The first of the three was my chemistry advisor, John Andrews. Thirty seconds after I met him, I wanted to be his advisee. He loved chemistry, he had a great sense of humor, and he was such a character. His classes were packed with information, but were also so entertaining! At the end of my sophomore year, I had had it with Organic Chemistry; I decided to change majors. I lined up my new English department advisor and went to him for his signature, the seal on the deal. He convinced me to give it one more quarter, take the next class for majors - one that he taught - and so I am a chemistry teacher.

The second of the three was a Communications professor, Linda Rea. Like John, she was a great storyteller, constantly applying her lessons to everyday situations. She modeled the communications techniques she taught all the time, practiced what she preached. For a while, I toyed with a Communications minor and I took several classes with Dr. Rea. I loved talking with her, though, about anything. I could linger in her office for hours. She delivered a speech at my Omicron Delta Kappa induction that is, still today, one of the five best I have ever heard and the inspiration for this blog. I often think about what is my lever, where do I stand?

The final member of the group was my Education advisor, Kathy Feather. She was the most talented teacher I have ever seen in action. Ask almost anyone who teaches about teacher preparation and they will tell you that there education classes were a joke. I say almost anyone because those of us who learned from Kathy would only describe her classes as carefully planned, expertly taught. She had this incredible sense of calm, an infectious laugh and was overflowing with wisdom. Twenty-five years after my methods class, I still have my culminating project on which she wrote, "I wish you had been my chemistry teacher." Best. Compliment. Ever.
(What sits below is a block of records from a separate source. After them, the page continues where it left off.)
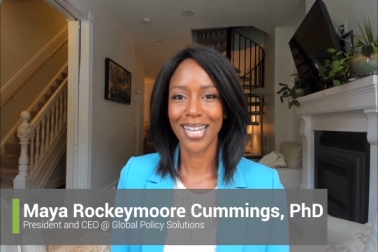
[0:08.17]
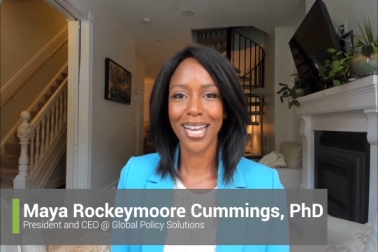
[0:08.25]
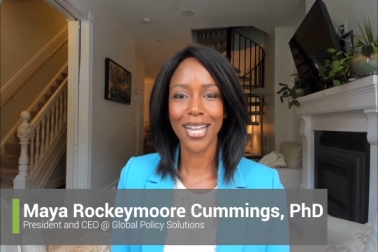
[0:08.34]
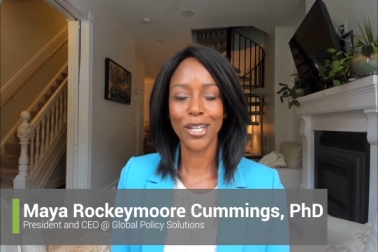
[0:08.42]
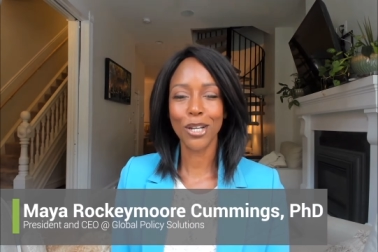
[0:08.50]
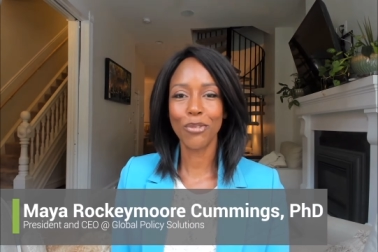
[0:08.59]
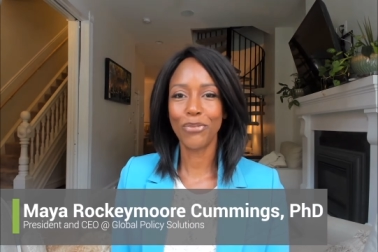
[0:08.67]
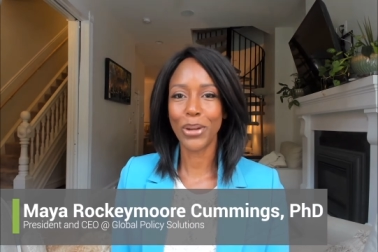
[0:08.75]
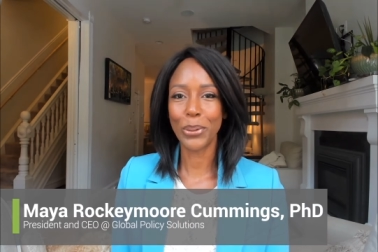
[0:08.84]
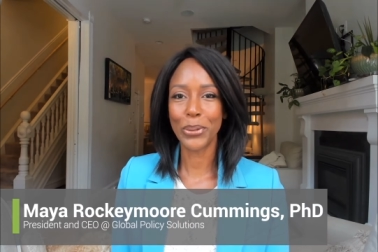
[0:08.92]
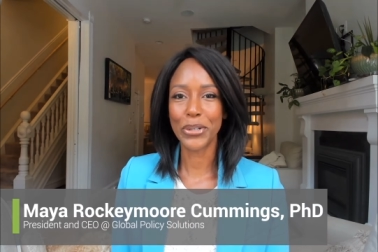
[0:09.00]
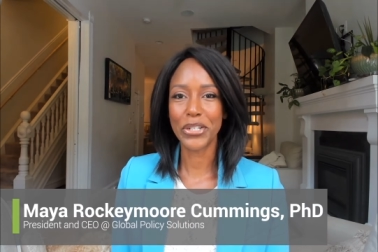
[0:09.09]
and I look
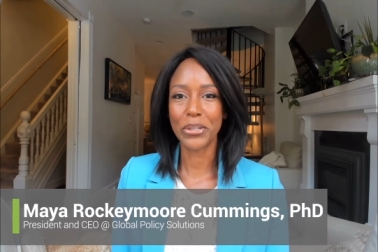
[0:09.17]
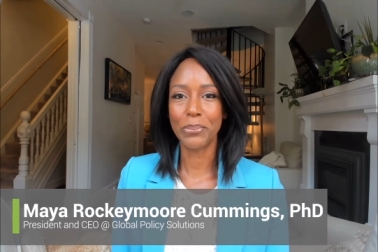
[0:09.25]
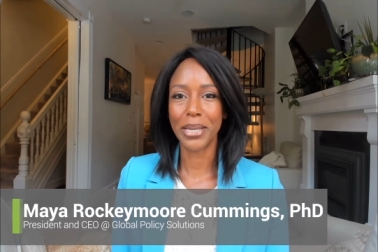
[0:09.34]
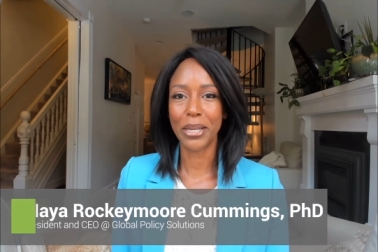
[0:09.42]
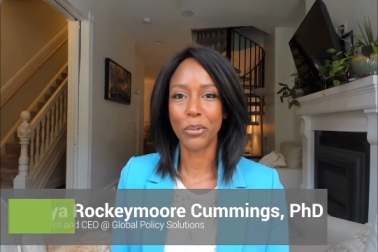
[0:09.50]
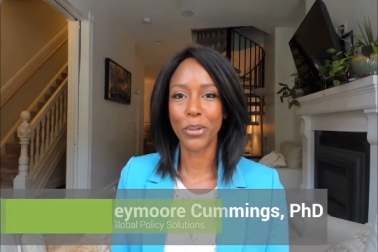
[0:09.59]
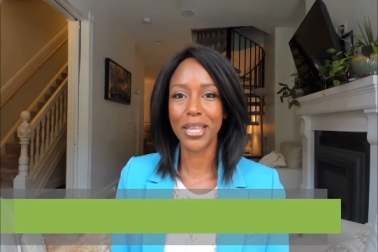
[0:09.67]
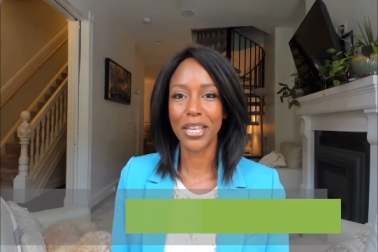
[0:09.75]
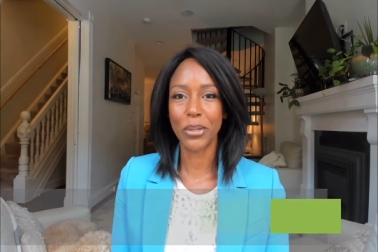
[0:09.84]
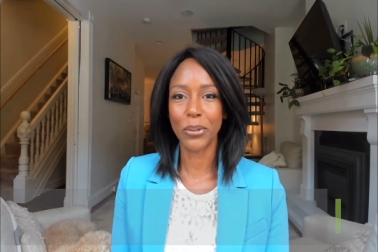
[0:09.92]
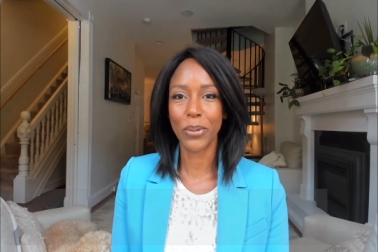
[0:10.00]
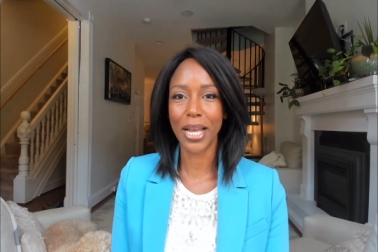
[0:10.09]
forward to being
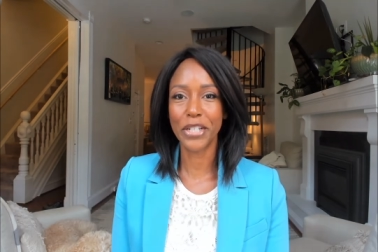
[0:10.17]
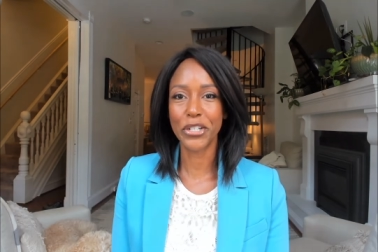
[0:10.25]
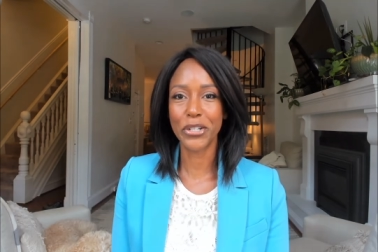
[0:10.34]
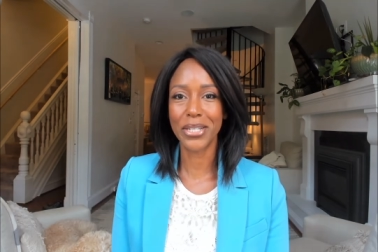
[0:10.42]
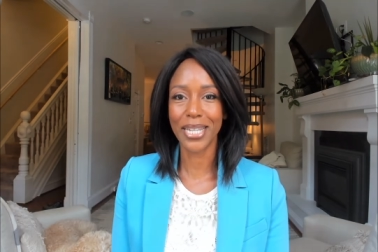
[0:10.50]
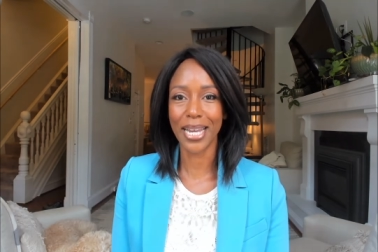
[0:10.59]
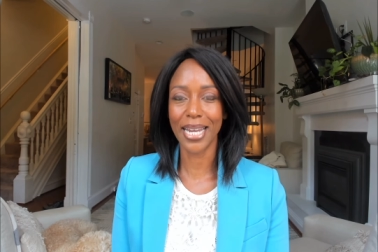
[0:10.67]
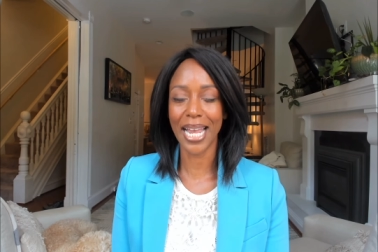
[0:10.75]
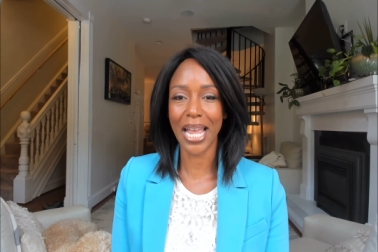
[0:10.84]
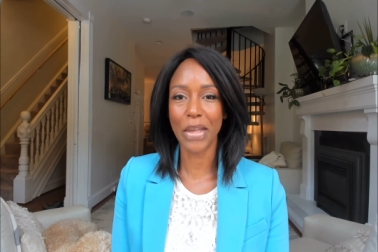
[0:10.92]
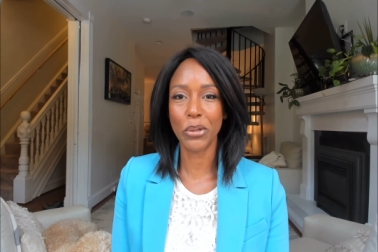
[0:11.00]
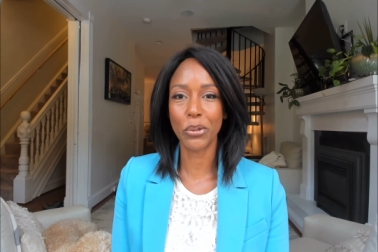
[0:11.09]
with you at your
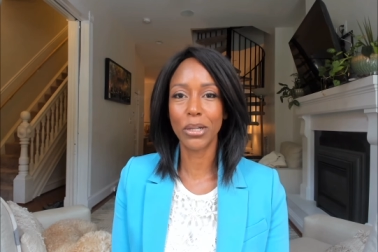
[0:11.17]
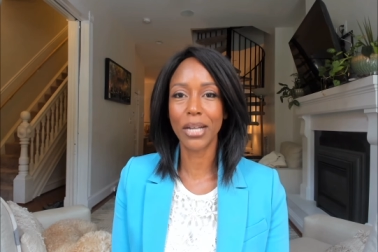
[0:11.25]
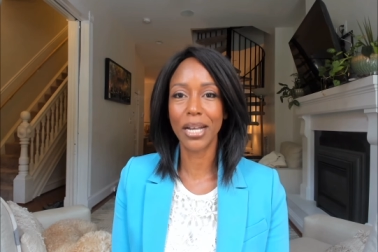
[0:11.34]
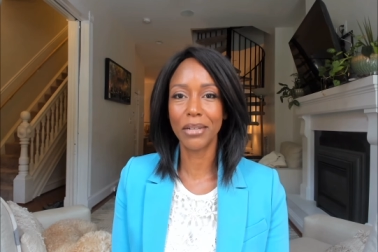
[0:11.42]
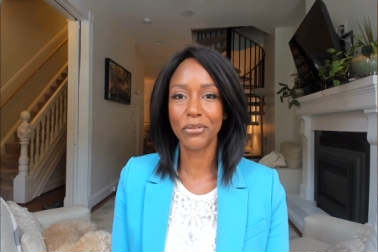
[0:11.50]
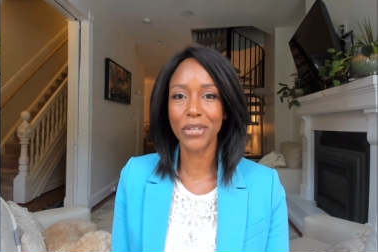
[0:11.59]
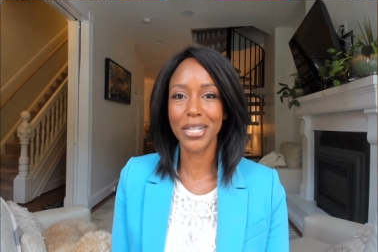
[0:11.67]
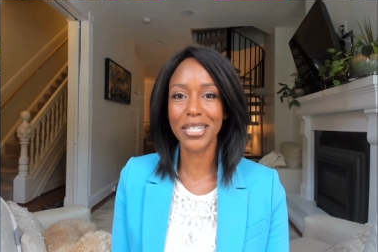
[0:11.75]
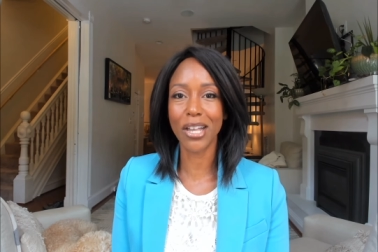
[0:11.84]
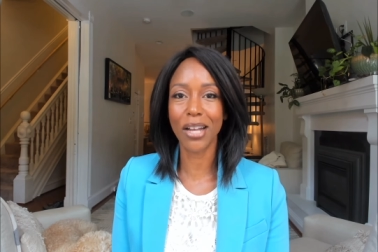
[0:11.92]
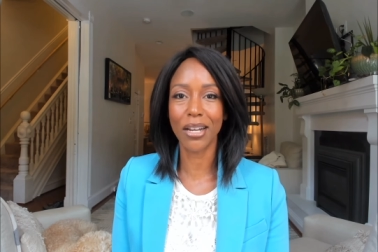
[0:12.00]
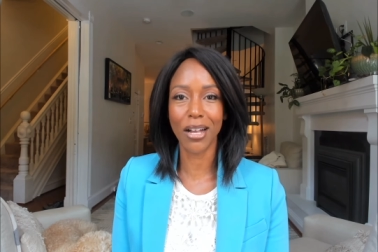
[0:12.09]
state annual
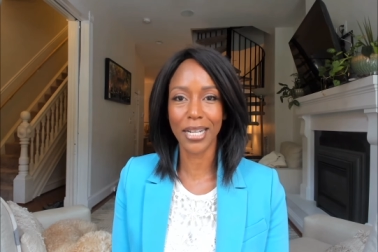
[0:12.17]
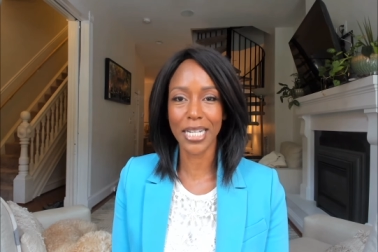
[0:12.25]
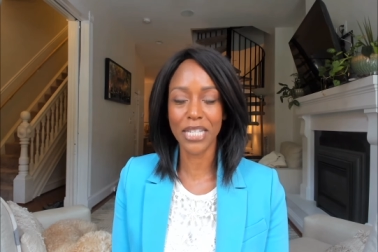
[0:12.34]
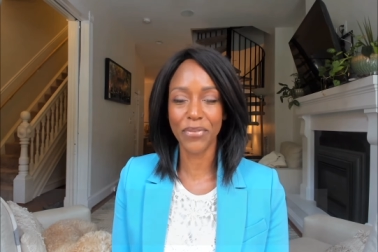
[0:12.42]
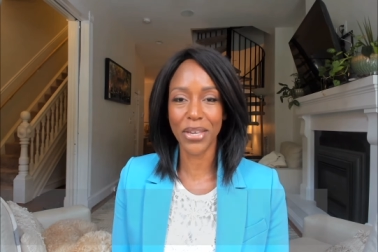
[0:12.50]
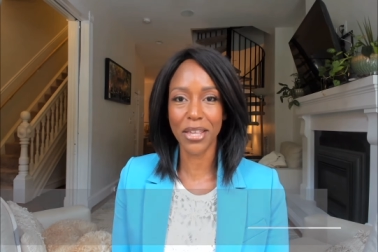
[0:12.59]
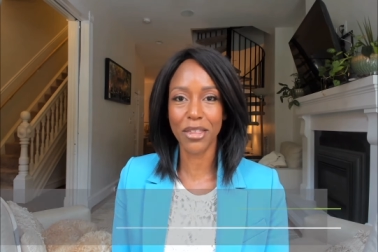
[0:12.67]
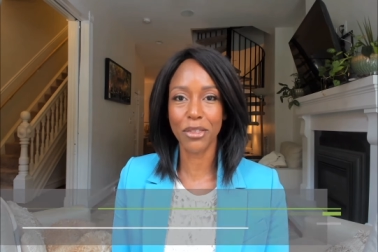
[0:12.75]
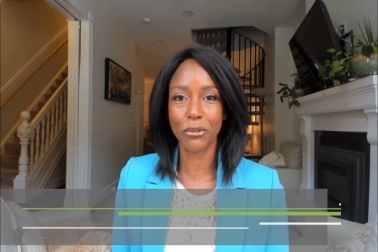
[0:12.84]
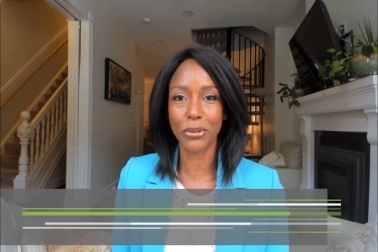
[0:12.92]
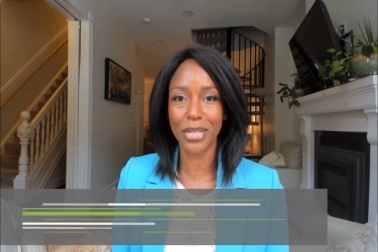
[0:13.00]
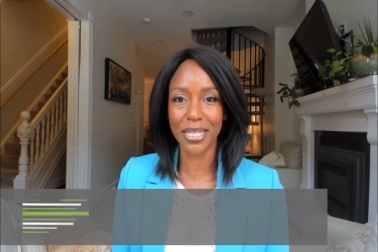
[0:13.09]
conference on August
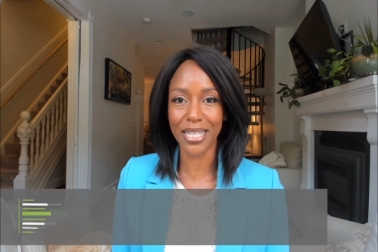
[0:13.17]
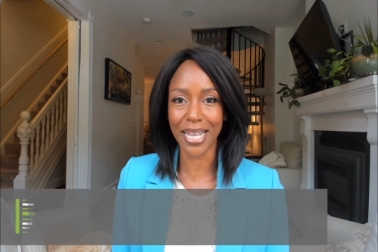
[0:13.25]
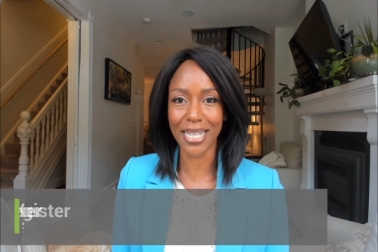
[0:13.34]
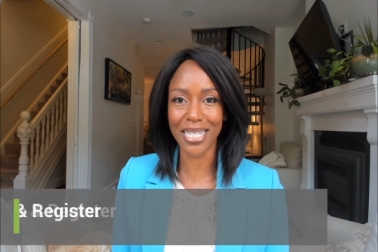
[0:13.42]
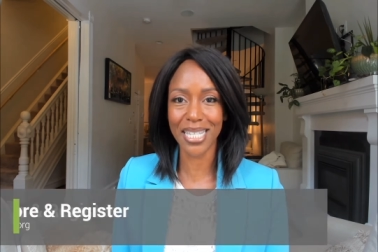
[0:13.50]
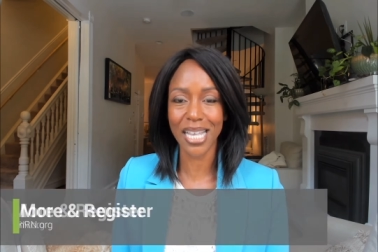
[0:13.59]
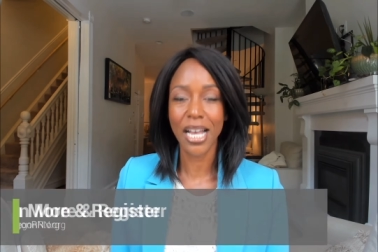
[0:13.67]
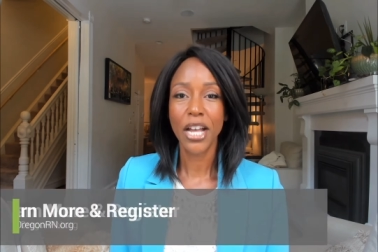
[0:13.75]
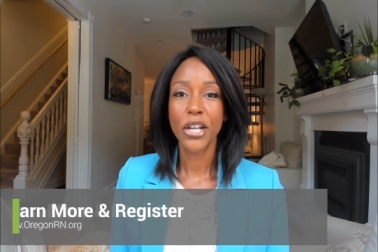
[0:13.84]
5th through the 6th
If you're reading this, you may not have known these three amazing educators, but I bet you have a list like this of your own. And if we compare the things that made the teachers great, I think we'd come up with some similarities. What they all had in common is what great teachers everywhere share:

  • Content experts - every minute you spend with them, you know you know more.
  • Passion for the subject - listen to them talk about their content and you can't help but be mesmerized by how much they love it.
  • Humorous delivery - sometimes it's the spoonful of sugar that helps the medicine go down; other times it's just a reminder that we don't have to be so serious all the time.
  • Down-to-earthiness - talk to students like they are your equals and they will meet you at your level.

Kathy died several years ago, but John and Linda died just this past year. It's hard to believe that people who were so instrumental in my teacher training can't be there to celebrate with the Class of '91. I had written to each of them over the years to express my thanks and let them know how important they had been to me, how I strive for those same qualities in my classroom every day.  Hiram created an essay contest for alumni weekend about what makes the college so special. For me, these three would have been near the top of the list. Maybe I should have entered.